Emotions were still raw, the NRA was still updating its website and the dead had yet to be buried.
So, we waited a week before we put our words in print about the latest slaughter.
But by now, what is there to talk about? What more’s left to discuss after Columbine, Virginia Tech, Sandy Hook and Parkland?
And those are just massacres in schools. What of those in nightclubs, concerts, churches and restaurants?
We recently asked ourselves what will it take to reduce access to deadly weapons of choice to kill as many people as possible as fast as possible?
Truth be known, if we ever were going to reach that point it would have had to be after the Sandy Hook school tragedy in Connecticut.
That was the one where 20 first-graders and six teachers and administrators were slaughtered. Most of them shot more than once.
Or could it be we have to top the record bloodbath in October that cost 58 concertgoers their lives? Aim for 100?
After the 26 dead in a Texas church, or the 17 dead in a Florida high school or the 10 bodies in a Texas high school last week, they’re all starting to run together, now.
The concert shooting was the one where there we talked about banning bump stocks, which lets a shooter fire a semi-automatic rifle at a rate similar to a fully automatic weapon. Twelve of the 14 AR-15 rifles found in that shooter’s hotel rooms were outfitted with bump stocks and 100-round magazines.
Some are convinced that the rights of citizens to own, have easy access to and upgrade such arsenals is not the problem. Instead, they point to everything from abortion and ritalin to violent video games and … school doors.

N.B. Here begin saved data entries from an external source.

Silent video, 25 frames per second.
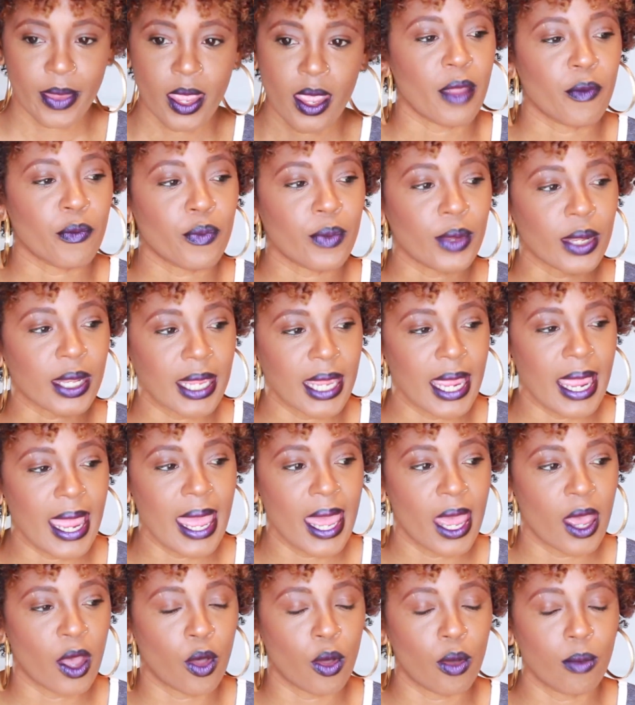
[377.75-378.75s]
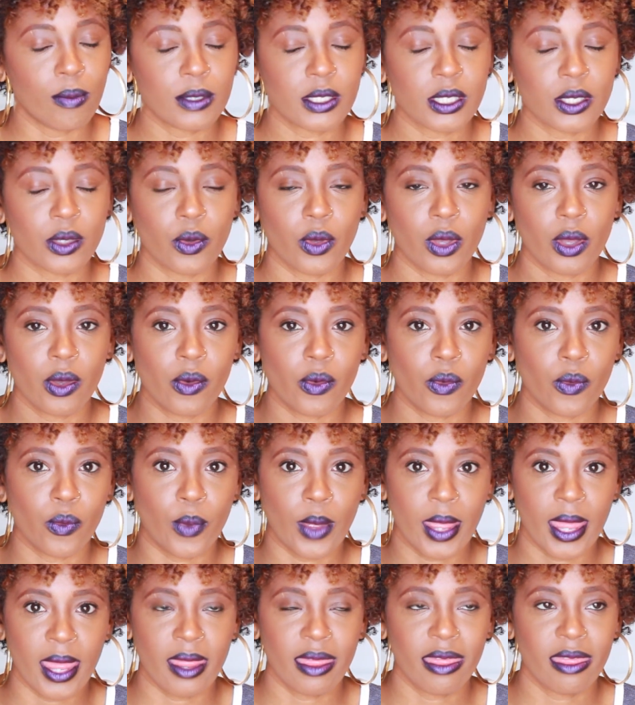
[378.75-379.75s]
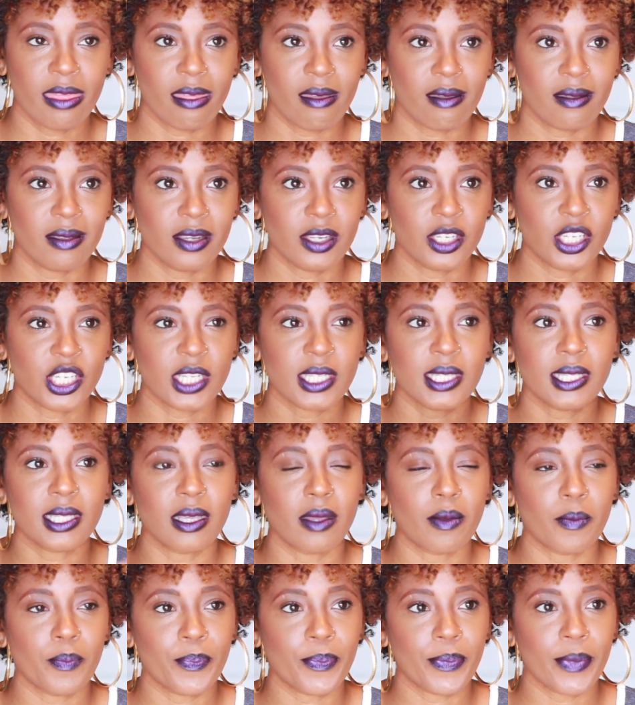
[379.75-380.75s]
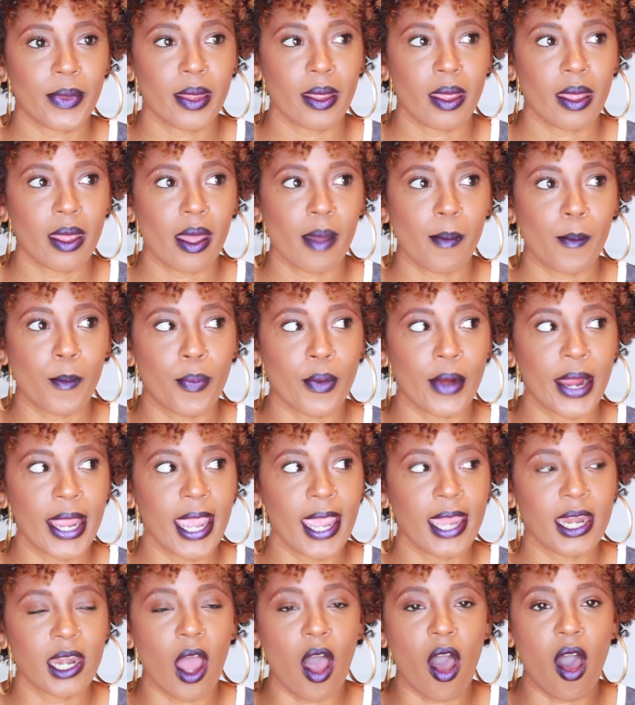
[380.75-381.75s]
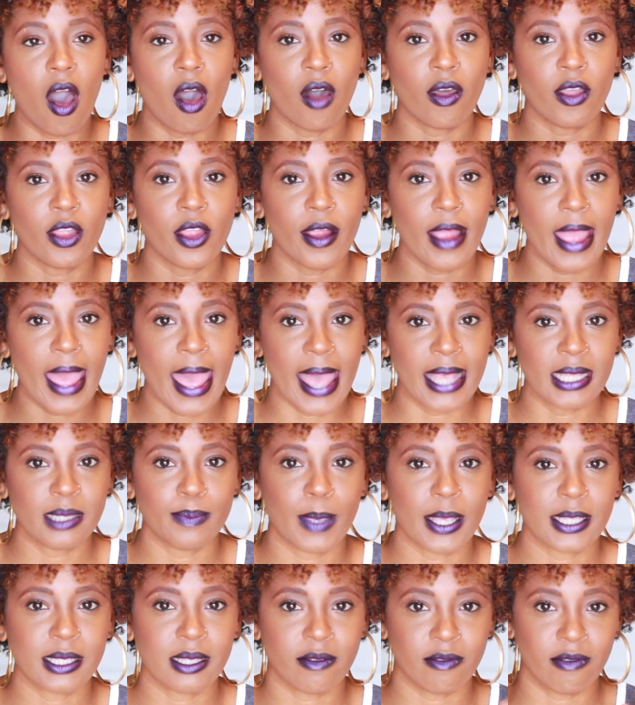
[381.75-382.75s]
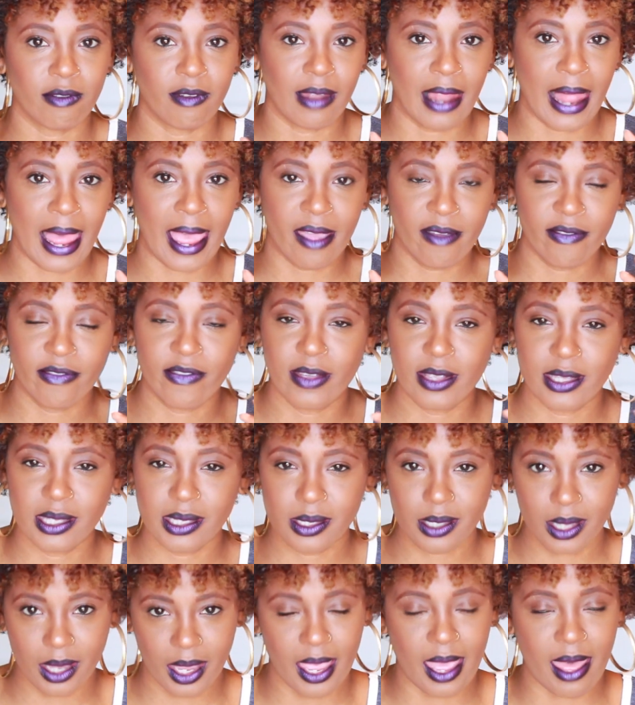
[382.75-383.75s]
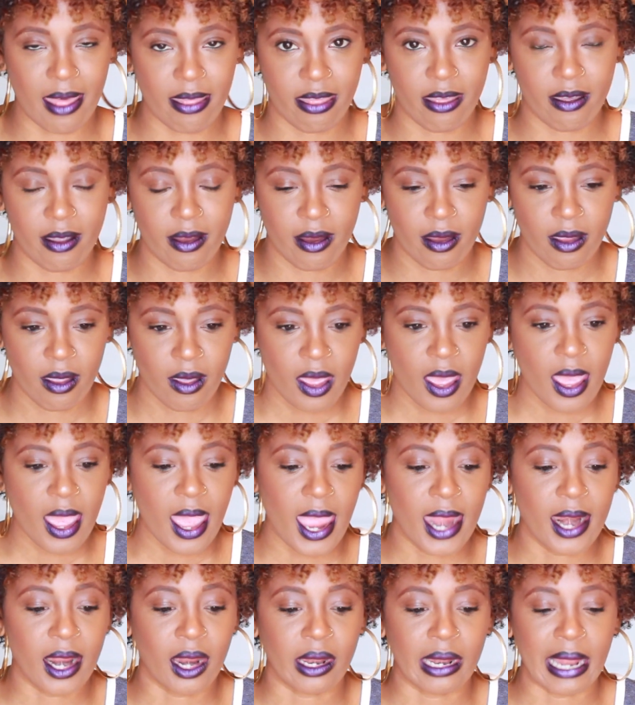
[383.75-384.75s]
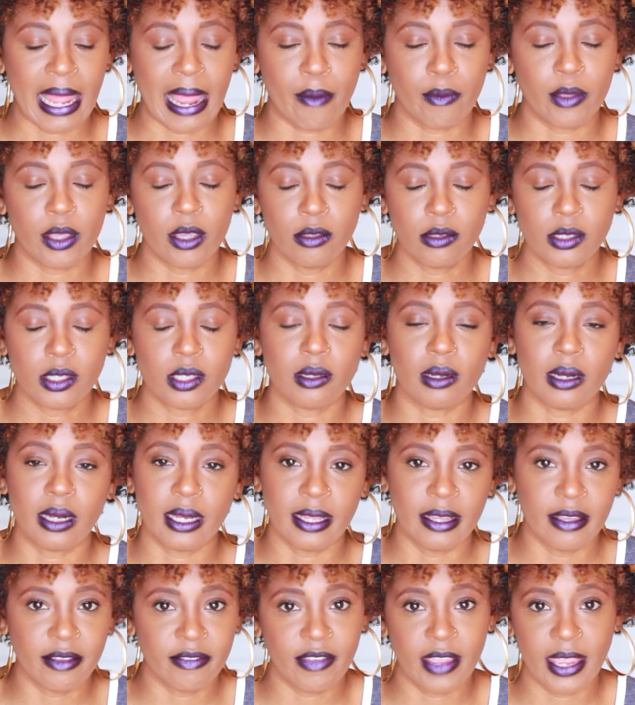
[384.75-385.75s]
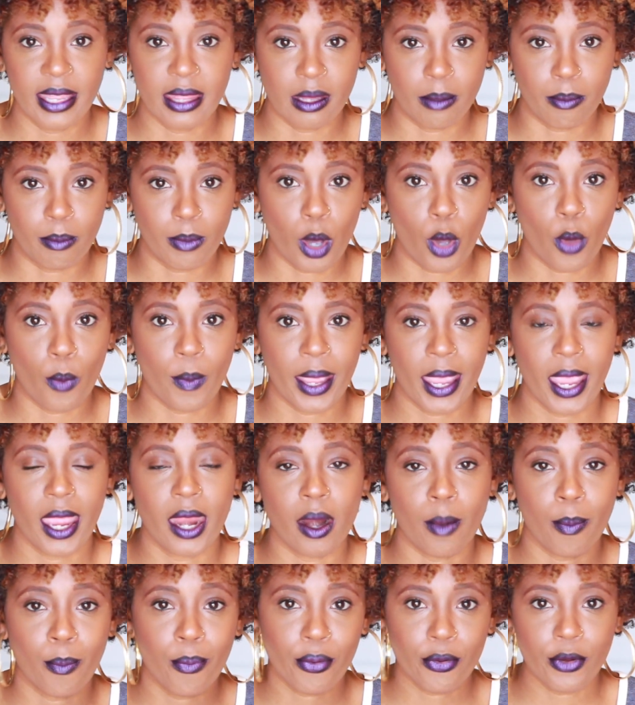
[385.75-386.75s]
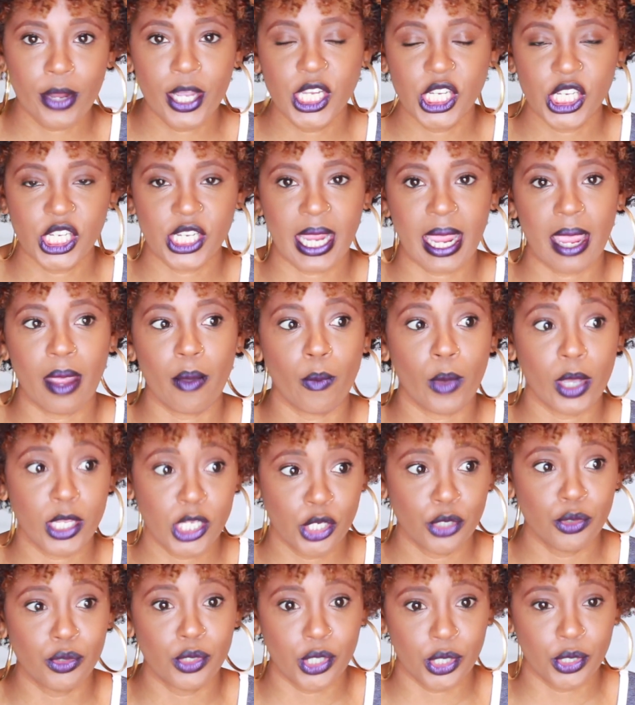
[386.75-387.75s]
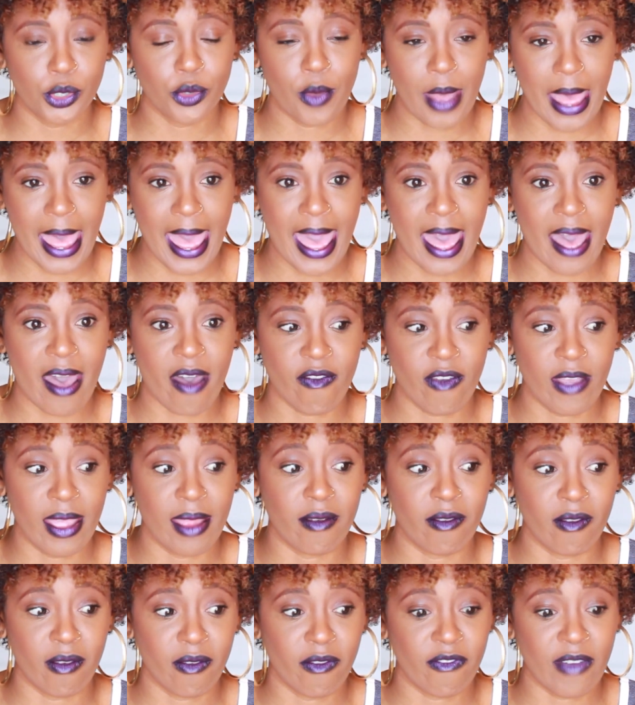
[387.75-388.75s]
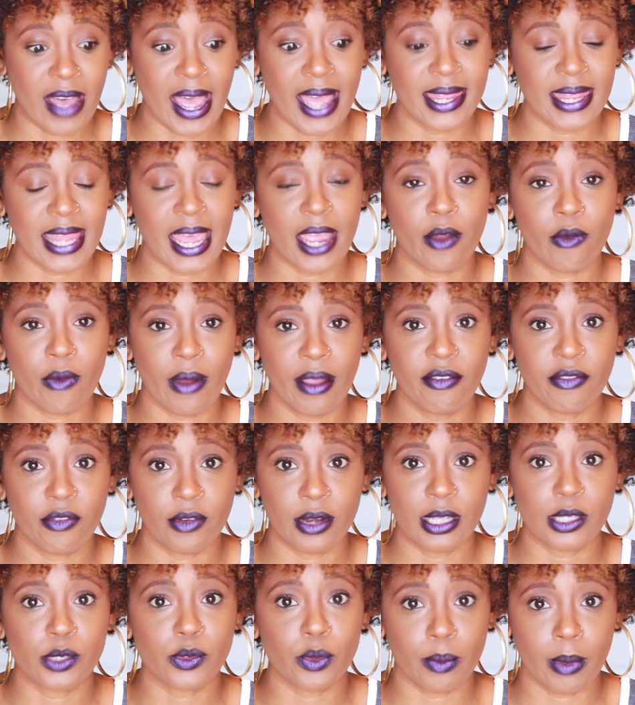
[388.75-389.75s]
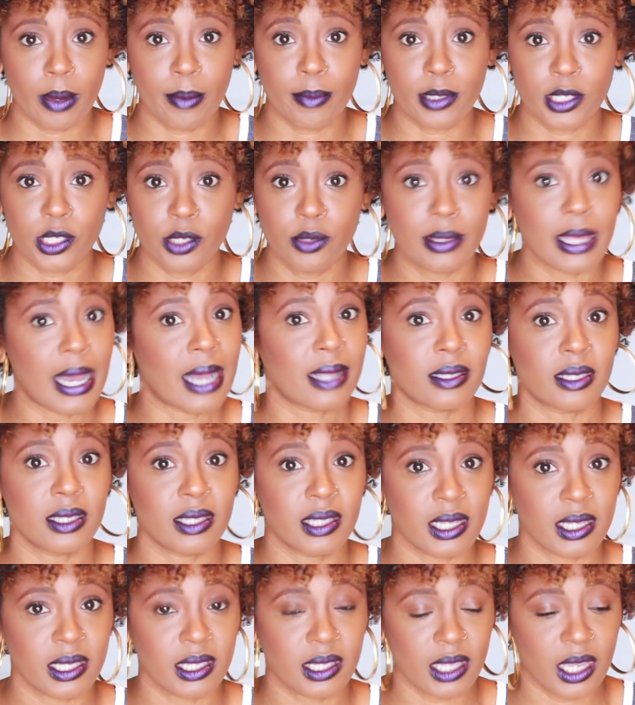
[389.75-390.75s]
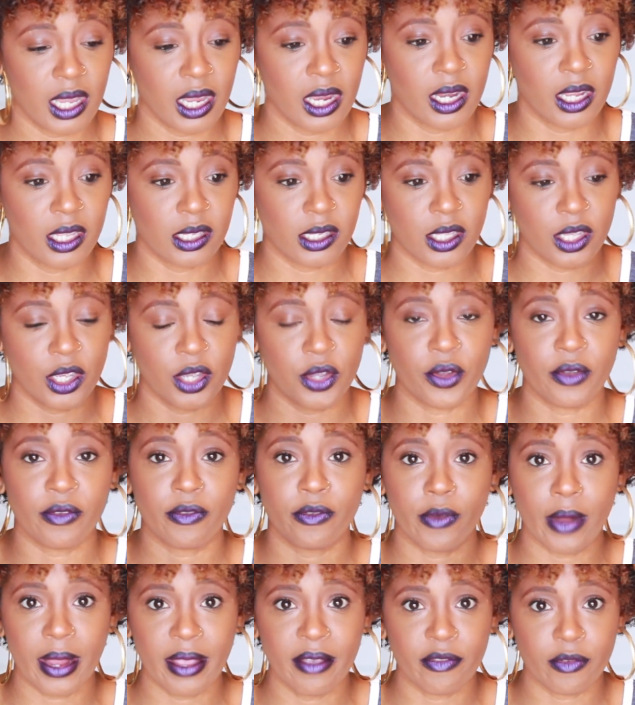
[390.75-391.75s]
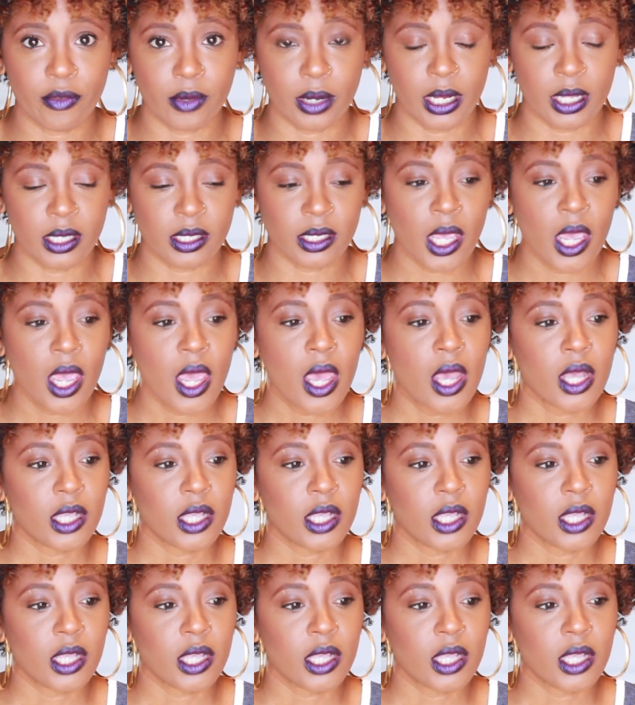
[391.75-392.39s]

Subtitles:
It really helps with just bringing all your aspects of life together and allowing you to live in the moment and appreciate what you do have and find that gratefulness. Remember, 2016 is the year of gratefulness.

True enough, this latest mass shooting did happen with firearms — a shotgun and a .38 caliber revolver — many would consider outside the realm of gun control.
The teenage shooter’s guns also belonged to his father. Though the teen should never have had access to them.
We have endorsed universal background checks, a ban on bump stocks, magazine capacity limits, raising the age limit on semi-automatic weapons and even banning them.
One more worth adding to that list now is mandating liability insurance to own firearms. Insurers are not going to sell policies to just anyone and for certain weapons it may not be affordable. But it’s certain to make all gun owners more responsible than some now are.
Thoughts and prayers will never be enough to stop gun violence in America.
But of course, it can’t hurt to save them for those dead schoolchildren and our nation’s soul.